Two other PTI achievements include its social safety-net programme under ‘Ehsaas’ composed of individual handouts to health cards to a youth training programme which has directly and indirectly delivered cash sustenance to those qualifying from the lower strata. In a Covid stricken period where economy dwindled into cessation and poverty multiplied through job losses, handouts were the saviour to some. It was money deducted from precious resource though, adding to debt without significant contribution to the economy. Government’s handling of the Covid through an apex committee – the NCOC – was the other unqualified success. It brings home the power of organisation and order and its capacity to influence outcomes; the missing elements in PTI’s governance.

Other than Covid management which was a composite civ-mil effort each of the rest were default fallouts which either righted themselves under prevailing challenges or were course-corrections after lessons got learnt. That the corporate sector or the industrialists and the big farmers seem to have been the exceptional gainers of these positives was a consequence of a lack of reform and restructuring in the economic management system which denied the spread of gains to all sectors of the society. Tax regimes and culture remain afflicted with lethargy and lack of political will. The most to suffer was the middle class which remained unattended and at the mercy of winds which buffeted from one job loss to another and from one inflationary escalation to the next. This segment of the population is also the largest and hence the single biggest headache to Imran Khan’s and PTI’s political prospects. Every politician always pays for his economic laggardness at the polls.
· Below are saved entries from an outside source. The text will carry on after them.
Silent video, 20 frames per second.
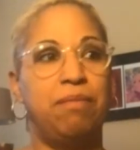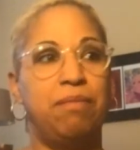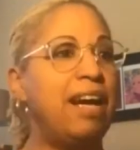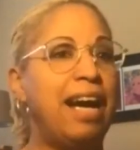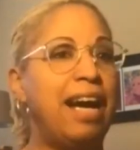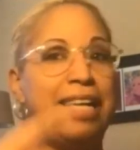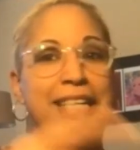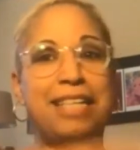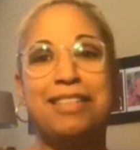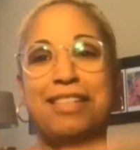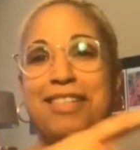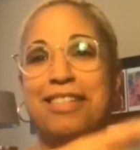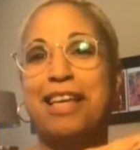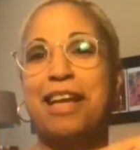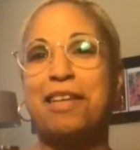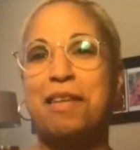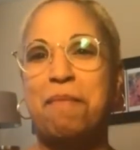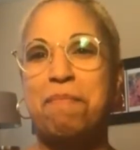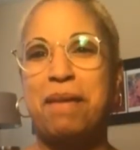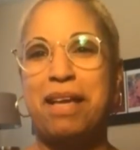I need to
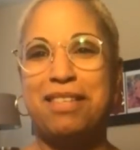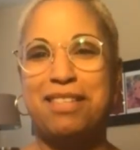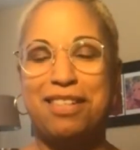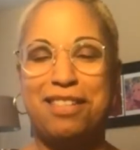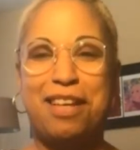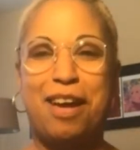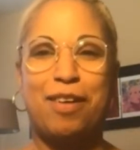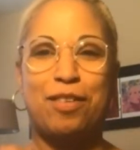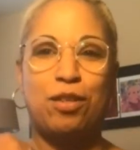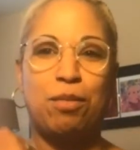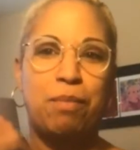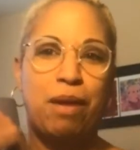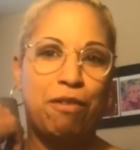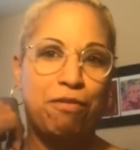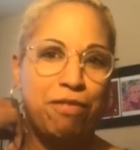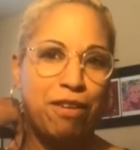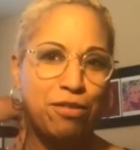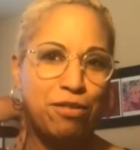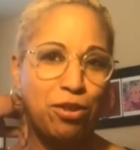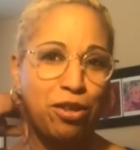send a message out to my
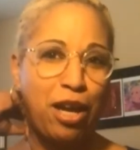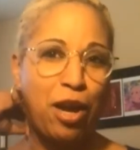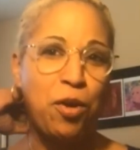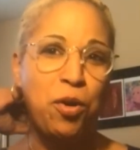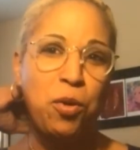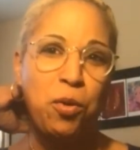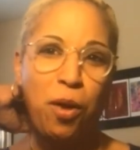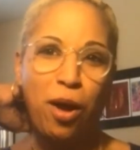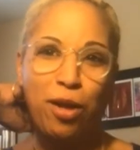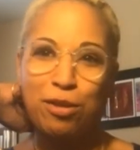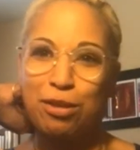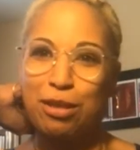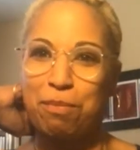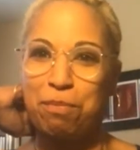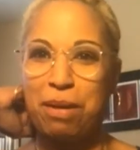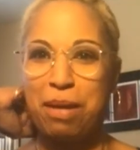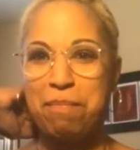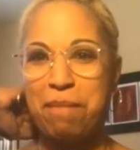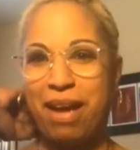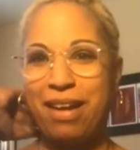friends. Okay, who wants to
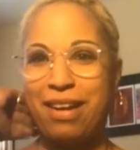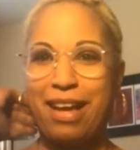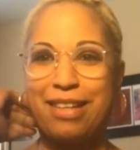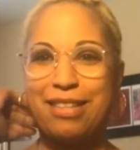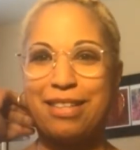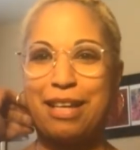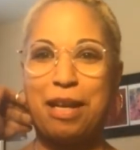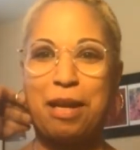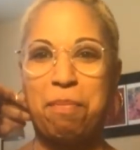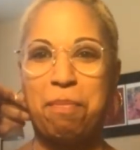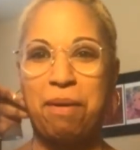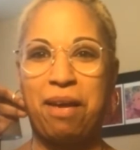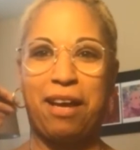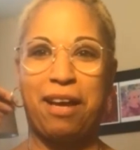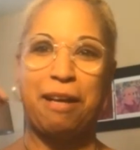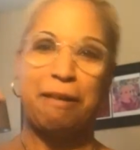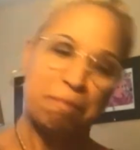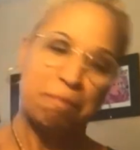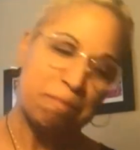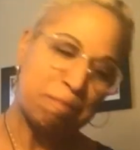be my next guinea pig?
What could have the PTI done to avoid this consequence? Within its capacity it failed to muster the kind of organisational and administrative acumen that could have saved the day for it against some of the heaviest head-winds in recent times. Its leadership betrayed a lack of basic understanding of the economy and kept chasing a chimera in parliamentary politics which literally threw them to the wolves. It either did not possess the human capital needed to navigate through turbulent waters or simply were too arrogant to borrow some to ease nation’s collective pain. It failed to reform and restructure any part of our social and economic existence. That a capitalist system – world over – has exhausted its run and is hitting its back-stop, complicated by the rise of the ultra-right, is something for the world to eschew but the PTI only suffered the short end of it in consequence. There is a lot that the PTI needs to right to survive in a rapidly changing global and national environment. Can it and will it?

Published in The Express Tribune, January 28th, 2022.